In the library basement she asked an assistant for some help finding the salary scales for clinical psychologists. The assistant gave her a professional publication from behind the desk. He would have been on about forty-five K. She thanked the woman and caught the lift up to the top floor.

She pulled out the past papers and skimmed through them for news of the ecology conference in Brazil. It had been opened officially on Wednesday morning by the president. The story was accompanied by a picture of Carol Brady and some other people in expensive clothes.

Glasgow University library is eight stories high and built at the top of Gilmorehill. The walls are floor-to-ceiling smoke-tinted glass, giving the sprawled city below an unreal quality. She sat down at a table and looked out over the neo-Gothic university building, down to the river, past Govan to the airport, looking for the lightbulb factory far to the west, next to the motorway. It's possibly the most beautiful building in Glasgow. She couldn't see it.

Angus was the only therapist she had ever felt understood her properly, the only one she had ever connected with, and he thought she'd killed Douglas. He wasn't even angry with her. He must think she was very mental. She folded the newspapers carefully and shoved them back in the pile. She left the library and caught the bus back to Benny's house, hungry for the sight of him and his casual kindness.

Chapter 12

MAGGIE

They had never seen Liam so angry. The police had raided his house.
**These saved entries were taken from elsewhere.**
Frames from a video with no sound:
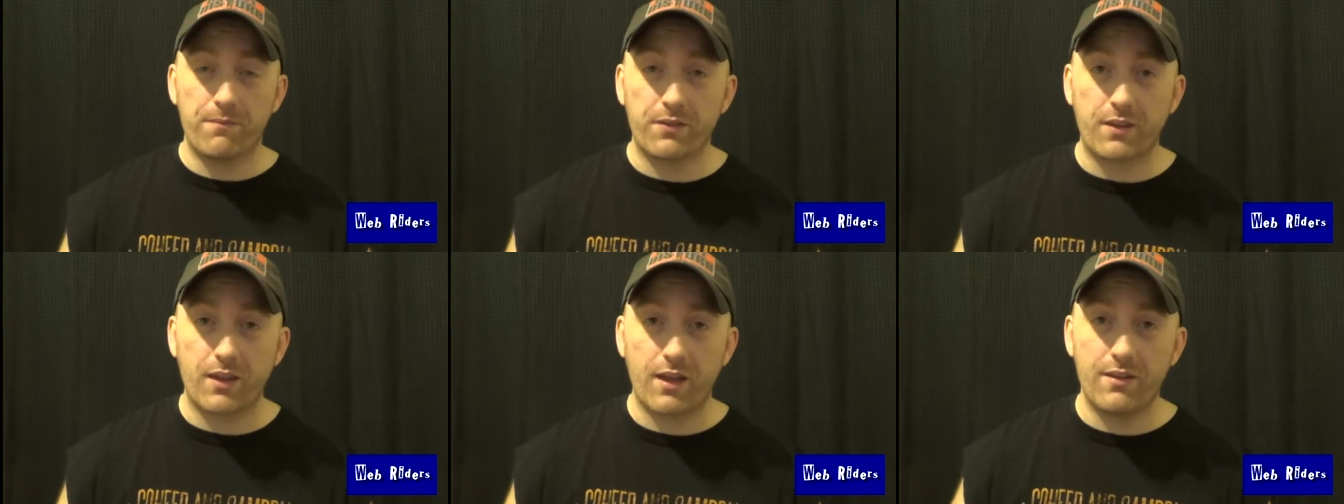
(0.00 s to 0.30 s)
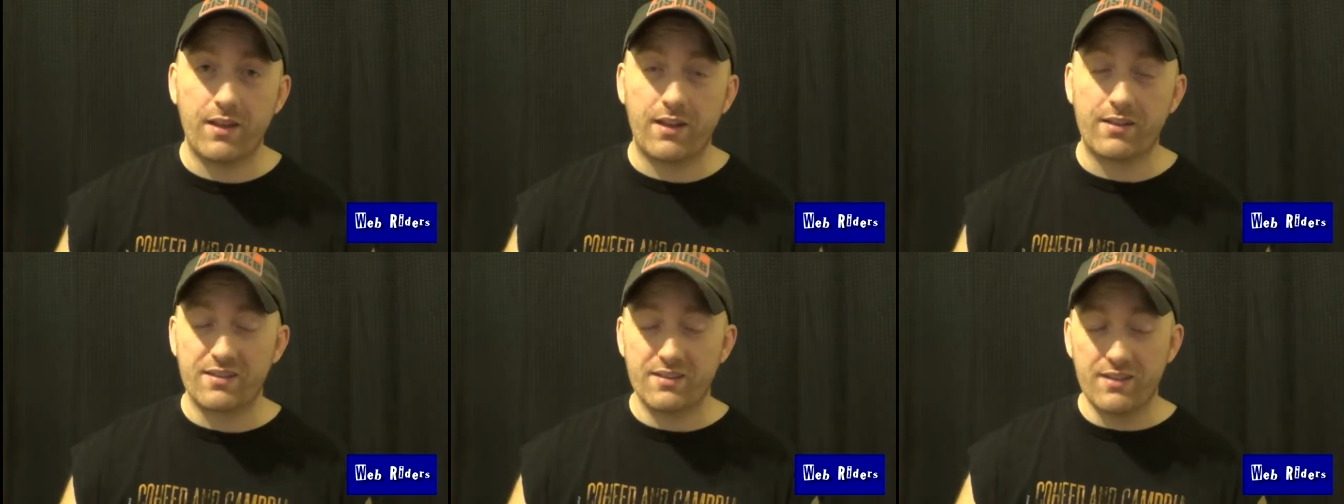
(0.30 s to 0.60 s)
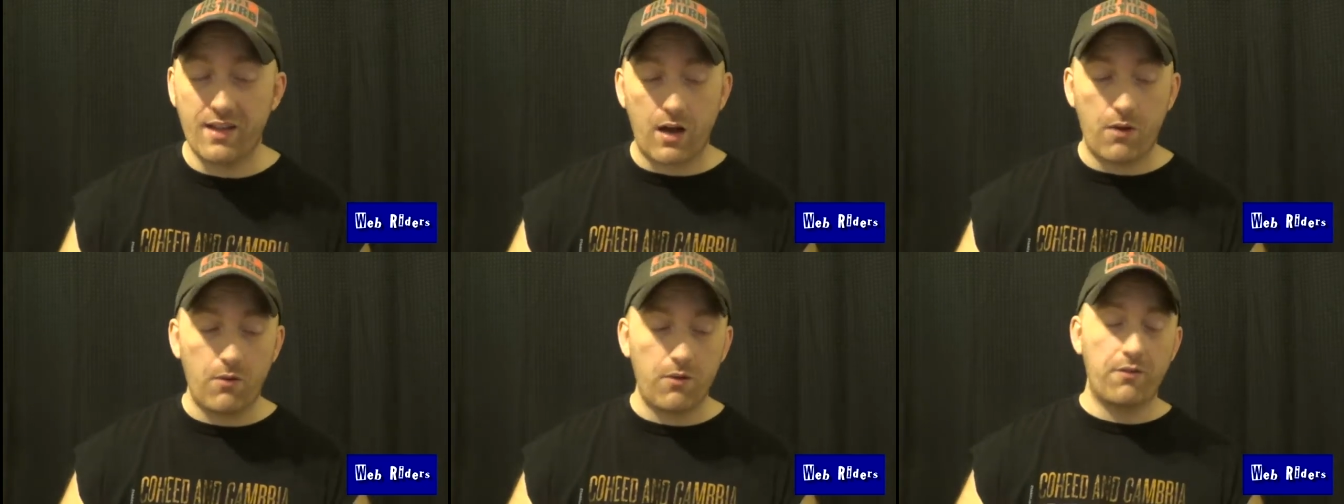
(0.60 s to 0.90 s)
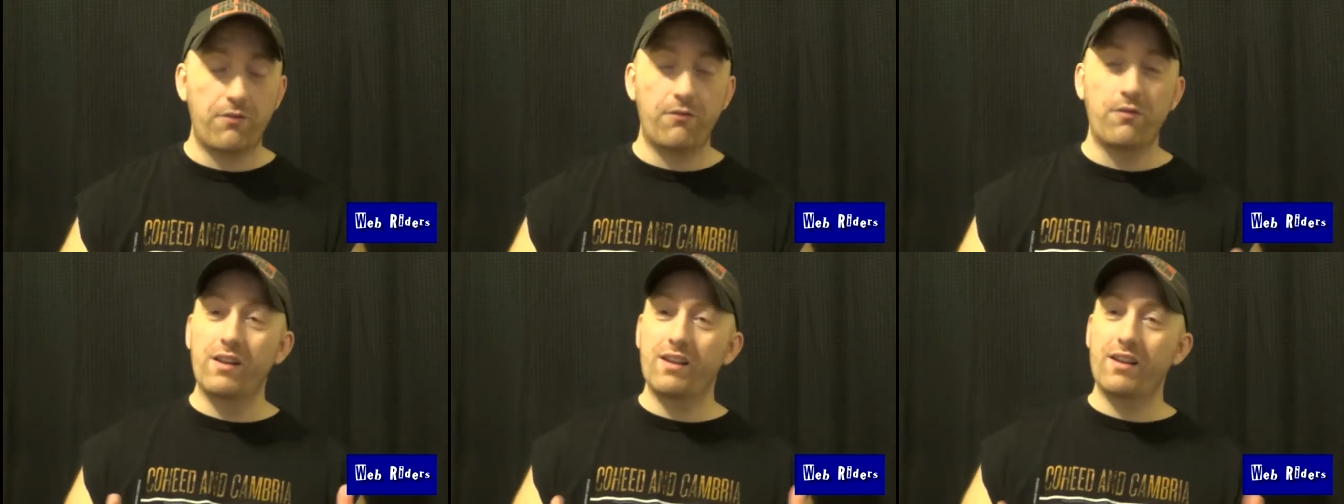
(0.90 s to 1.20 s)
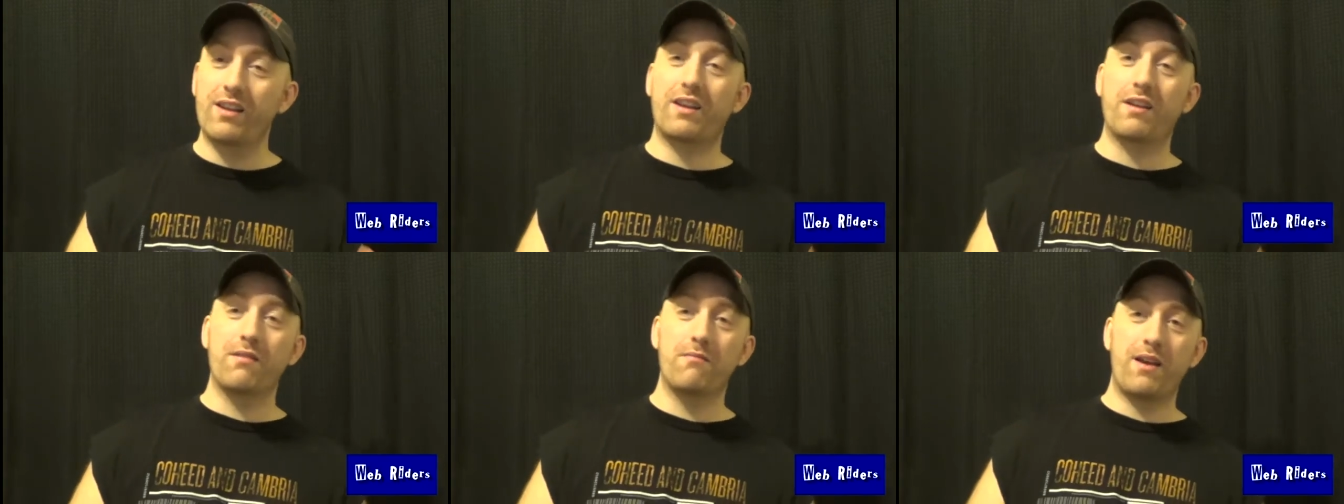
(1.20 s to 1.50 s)
And that's not what
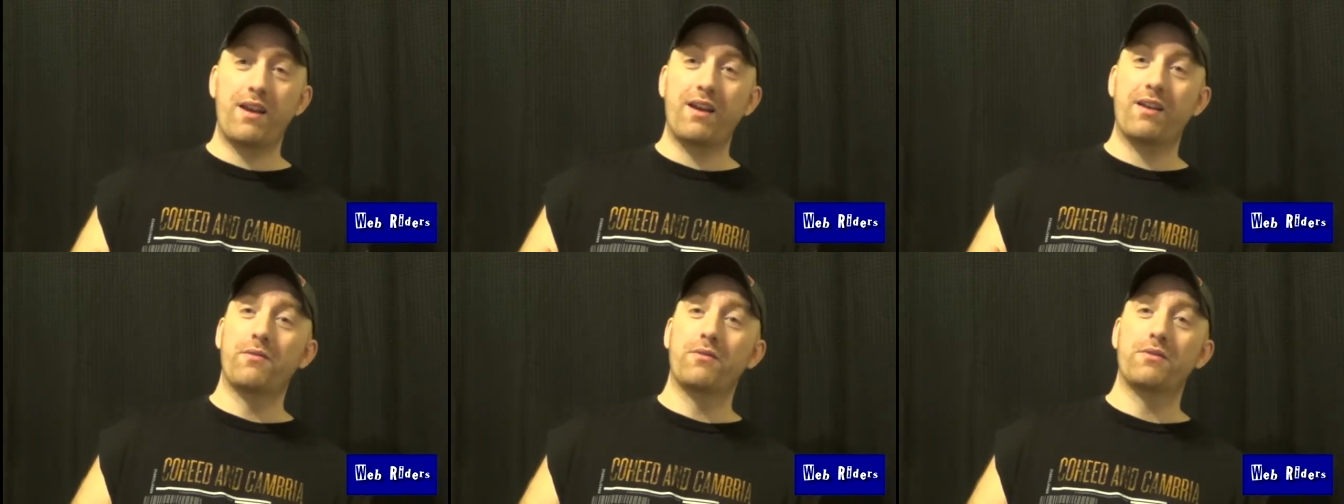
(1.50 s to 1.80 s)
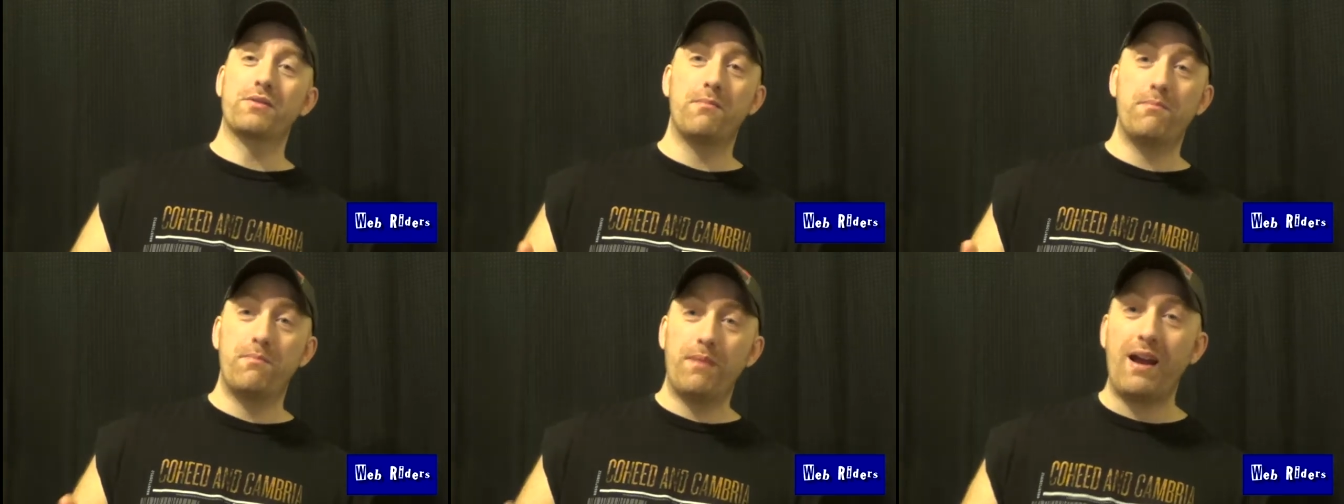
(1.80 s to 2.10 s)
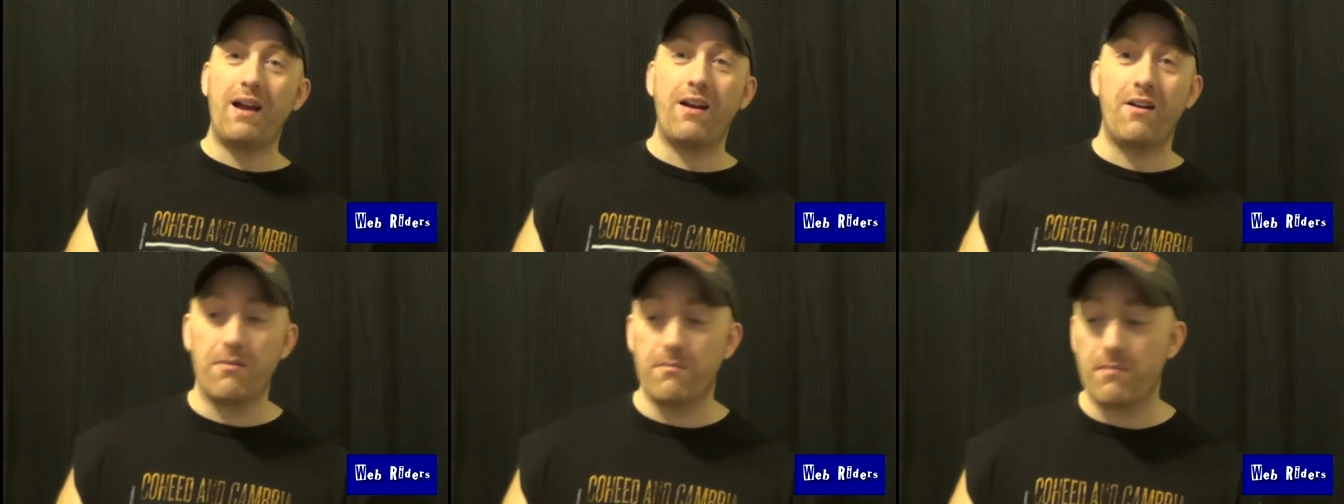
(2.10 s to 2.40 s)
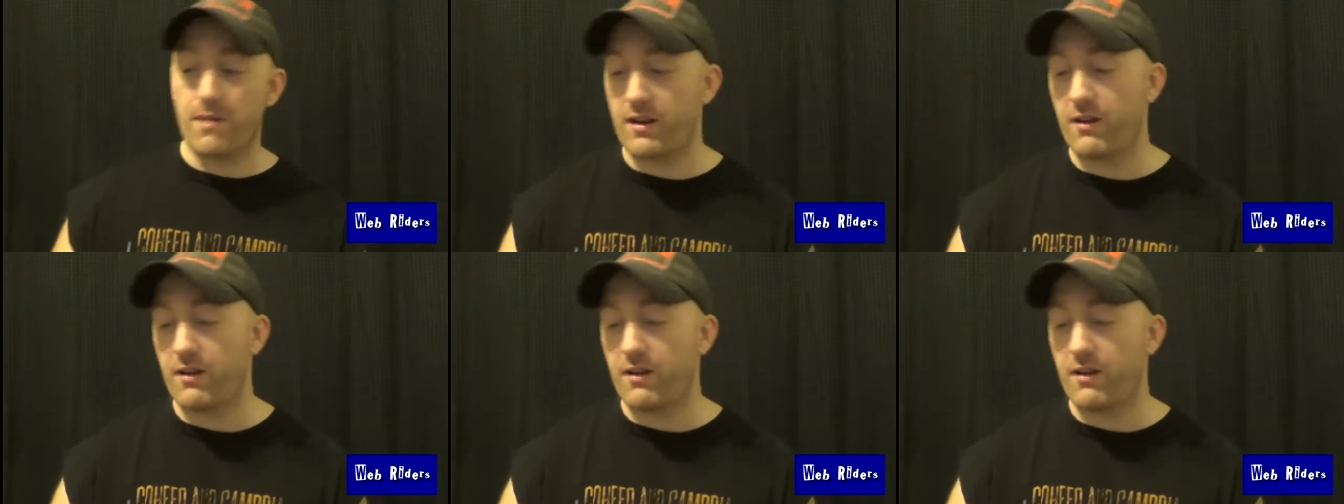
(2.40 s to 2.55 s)
affiliate command was about, man.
He had been lying in bed with Maggie when they kicked the front door in and four officers stormed upstairs into the bedroom and found them naked, covered with a sheet. They pulled the sheet away, made them get out of bed, watching as they dressed, and took Liam downstairs.
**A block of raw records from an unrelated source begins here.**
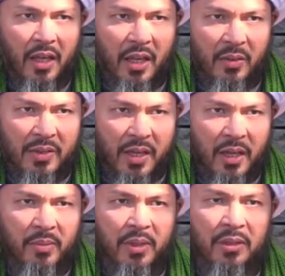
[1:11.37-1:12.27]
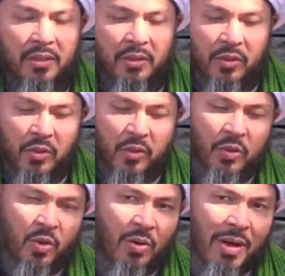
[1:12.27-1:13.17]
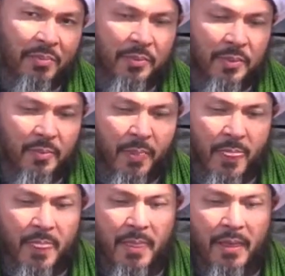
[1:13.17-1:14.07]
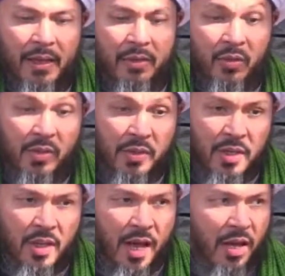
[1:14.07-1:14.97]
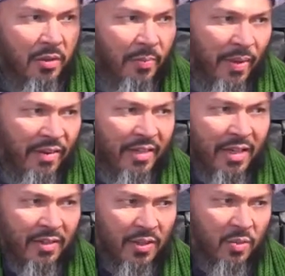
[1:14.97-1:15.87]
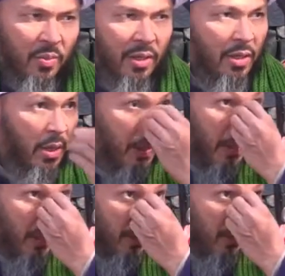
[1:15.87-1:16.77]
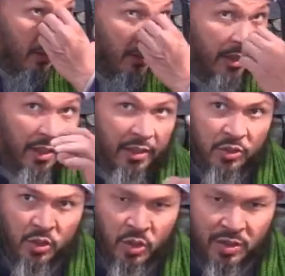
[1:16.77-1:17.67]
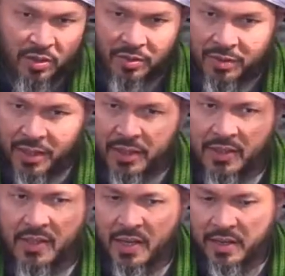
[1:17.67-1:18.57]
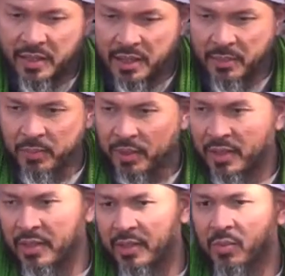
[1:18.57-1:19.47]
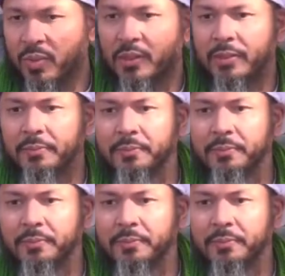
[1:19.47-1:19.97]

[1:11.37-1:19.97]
he was able to go up and to see how the paradises were, and he took that design and he put it in this world.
Because of Maureen's timely warning there was nothing incriminating for the police to find, but they had brought tracker dogs with them and found the scent everywhere. They gutted the house, pulling up floorboards and digging up bits of the garden. Liam said the house was un-fucking-inhabitable; it looked like 25 Cromwell Street.
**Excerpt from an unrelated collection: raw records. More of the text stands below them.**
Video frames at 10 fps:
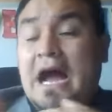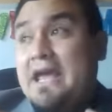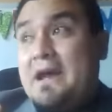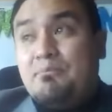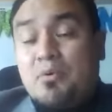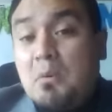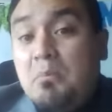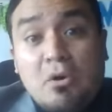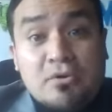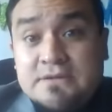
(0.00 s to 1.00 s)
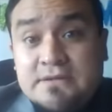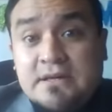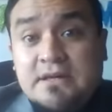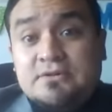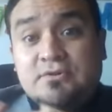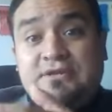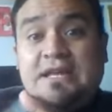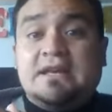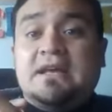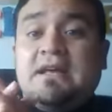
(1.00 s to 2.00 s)
I am provoked to
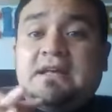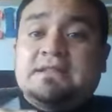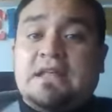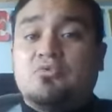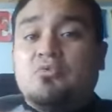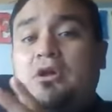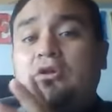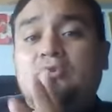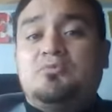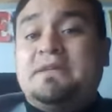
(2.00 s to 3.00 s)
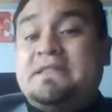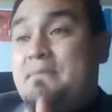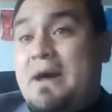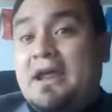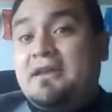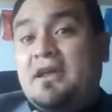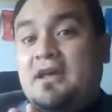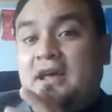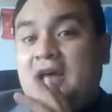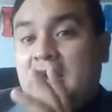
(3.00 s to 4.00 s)
think that we all could be the man,
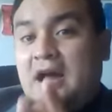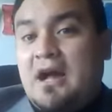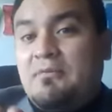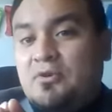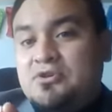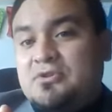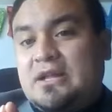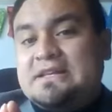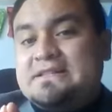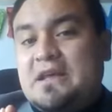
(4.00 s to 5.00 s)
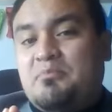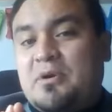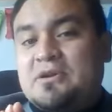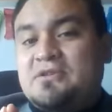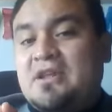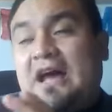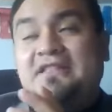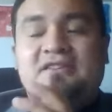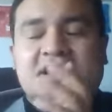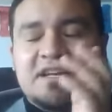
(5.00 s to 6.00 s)
a uh, functional insane person
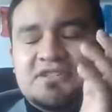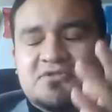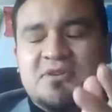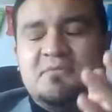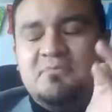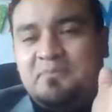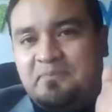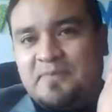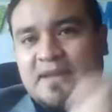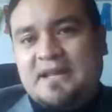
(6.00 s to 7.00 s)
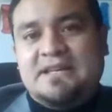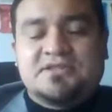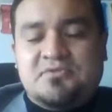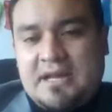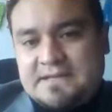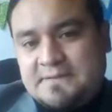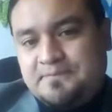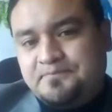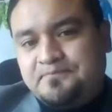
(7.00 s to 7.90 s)
under extreme stress.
Maggie sobbed hysterically for half an hour and then phoned her mum in Newton Mearns, begging her to come and fetch her. Until this point her mother had believed that Liam was a music-business entrepreneur. Maggie didn't mention the police on the phone, her mum thought they'd had a fight. Good mother that she was, she dropped what she was doing and drove all the way across town to get Maggie. Nearing the house she saw the police cars and, good citizen that she was, pulled over, asking them what it was about and could she help. They told her. She took her daughter home and forbade her to see Liam again.

"They can't trash my fucking house and just leave it like that," said Liam aggressively. He turned on Benny. "Can I sue them for compensation?"